EXERCISE:
Print only the lines from the one with "[00:00:01.04 to 00:00:02.08]" through the end of the data, exactly, and please omit pictures.

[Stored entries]
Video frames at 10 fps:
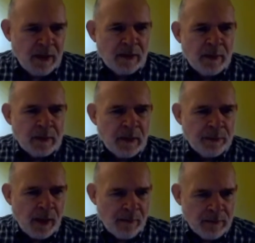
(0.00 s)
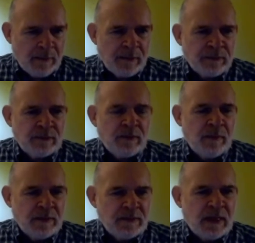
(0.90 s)
The problem is, if
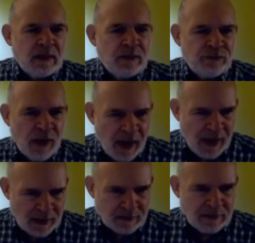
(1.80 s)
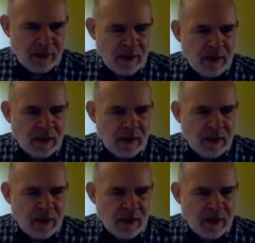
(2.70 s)
somebody's getting shocked,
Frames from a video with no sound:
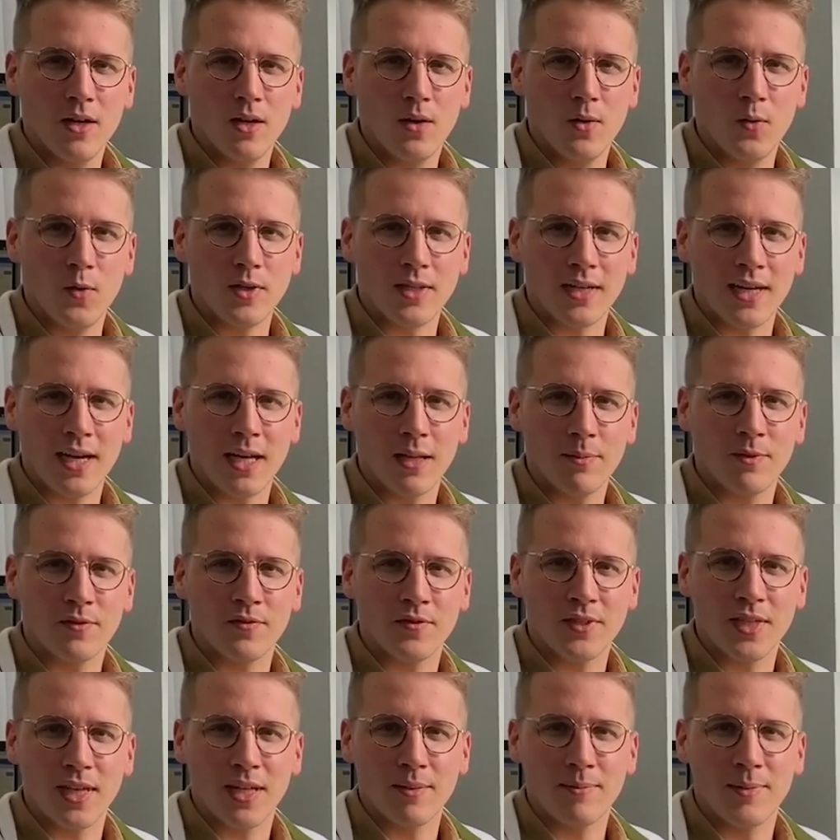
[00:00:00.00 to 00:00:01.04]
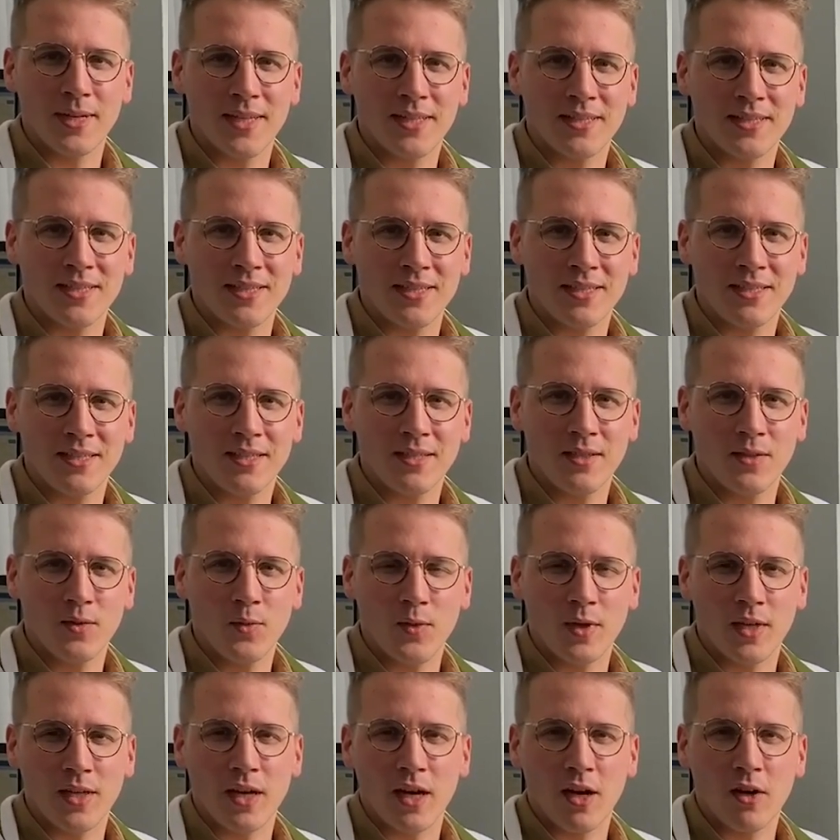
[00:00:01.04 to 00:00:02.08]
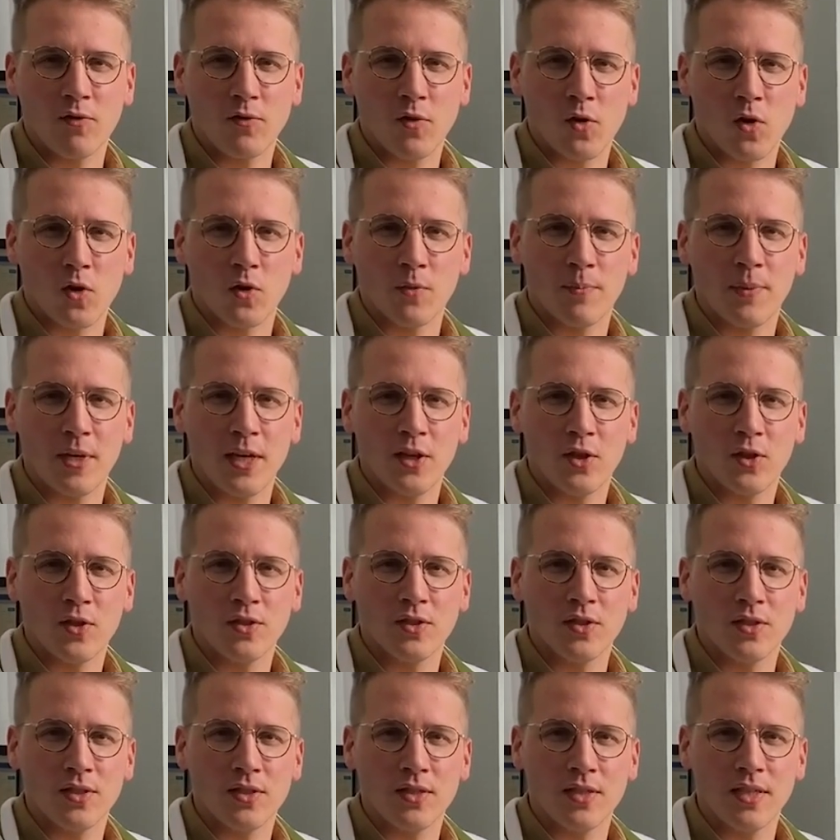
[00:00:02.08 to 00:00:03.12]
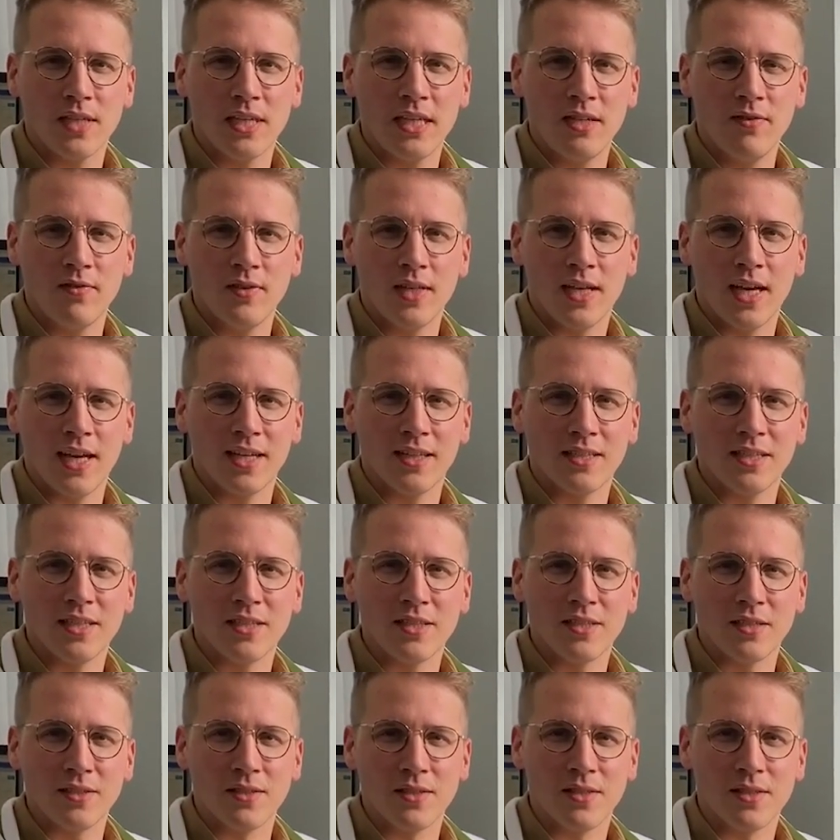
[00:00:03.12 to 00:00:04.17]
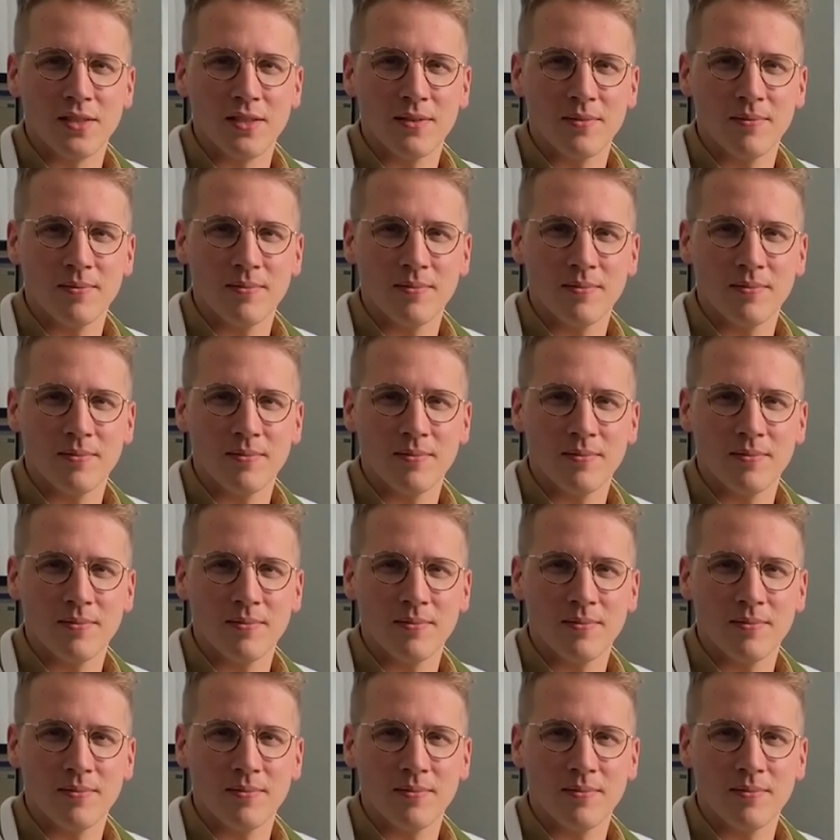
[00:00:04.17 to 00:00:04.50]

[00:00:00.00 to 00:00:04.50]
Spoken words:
With the help of telemedicine, we care for our patients even at a distance.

WRITTEN ANSWER:
[00:00:01.04 to 00:00:02.08]
[00:00:02.08 to 00:00:03.12]
[00:00:03.12 to 00:00:04.17]
[00:00:04.17 to 00:00:04.50]

[00:00:00.00 to 00:00:04.50]
Spoken words:
With the help of telemedicine, we care for our patients even at a distance.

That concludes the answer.